For a two-month rental, Epstein got the absolute most he could out of a guy who leaves the Cubs having accomplished nothing in Chicago beyond cementing the notion that he is both annoying and injury prone, if not altogether selfish.

In the meantime, the Cubs get a top 20 MLB prospect in third baseman Mike Olt, who had no place to play in Texas and vision problems earlier this year. Olt has a chance to be a power guy at third base with excellent defense.

Justin Grimm (24) is a potential No. 3 starter, and C.J. Edwards (21) is a couple of years away but has allowed precisely zero home runs in 160 minor-league innings over two seasons with 207 strikeouts and is probably soon headed for Double-A.

Not all will live up to their potential, just as not every Cubs minor-league superstar of the moment will become a regular at Wrigley Field. The object of the exercise right now is to stockpile prospects who might someday get here, or be used to acquire the parts the Cubs will need.

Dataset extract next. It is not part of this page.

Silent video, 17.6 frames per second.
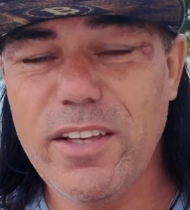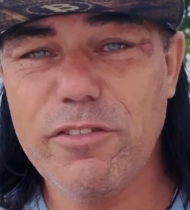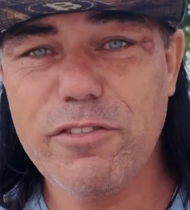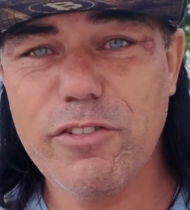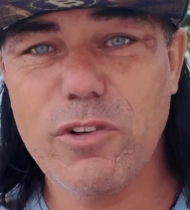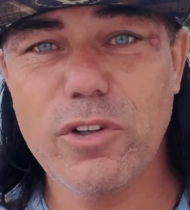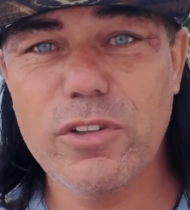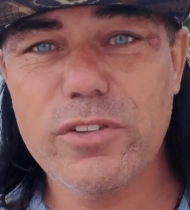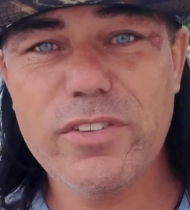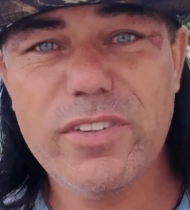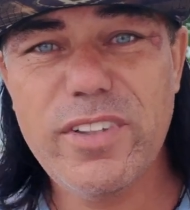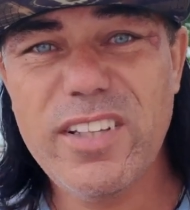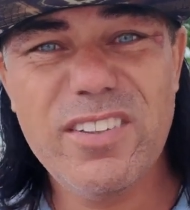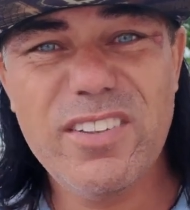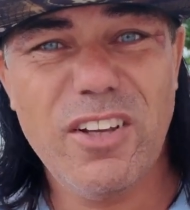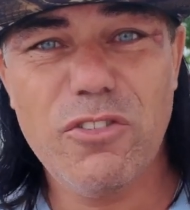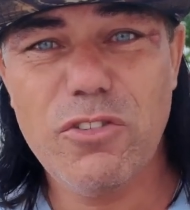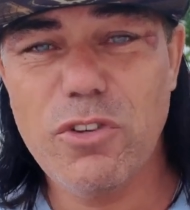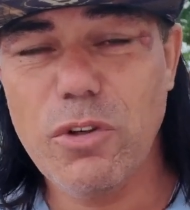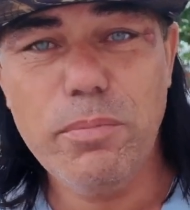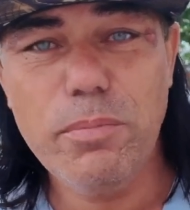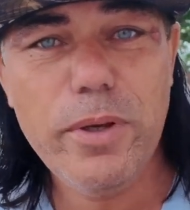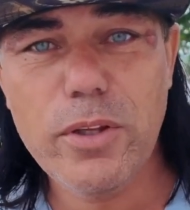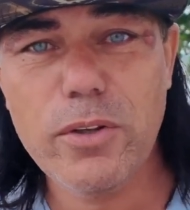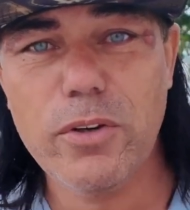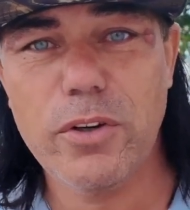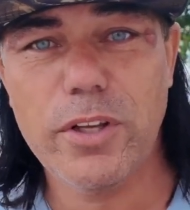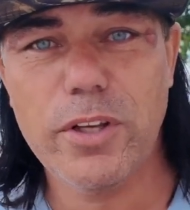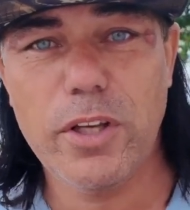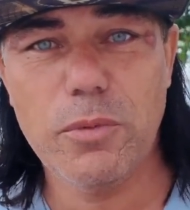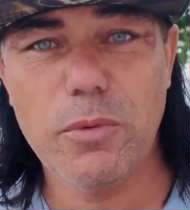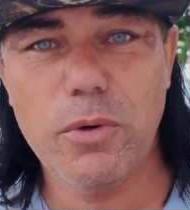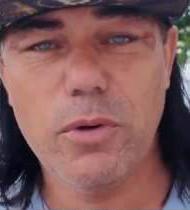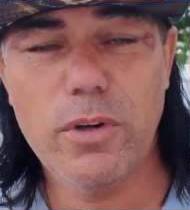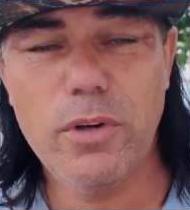of course it's not real Bitcoin
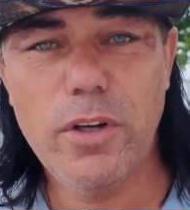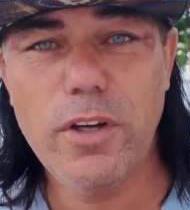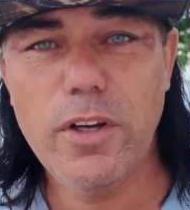anymore.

But every time the Cubs get another chip like Olt, they increase their options and provide the team with insurance.

As it stands, they have a potential outfield filled with the likes of Albert Almora, Jorge Soler, Kris Bryant, Junior Lake and Eloy Jimenez, to name just a few.

In the infield are Olt, Javy Baez, Starlin Castro, Darwin Barney, Anthony Rizzo, Arismendy Alcantara and Gleyber Torres.

And maybe Bryant stays in the infield and Castro goes to the outfield, or maybe one of those outfielders or third basemen winds up at first if Rizzo doesn’t become the guy the Cubs thought they signed.

Who knows? Certainly not Epstein. Certainly not yet.

But the bigger the supply, the more they can demand in return when they begin to settle on who stays and who goes.

The future is bright, and Monday’s deal only shines more light on the cause.

You just can’t help but wonder why Tom Ricketts wasted all that time getting started.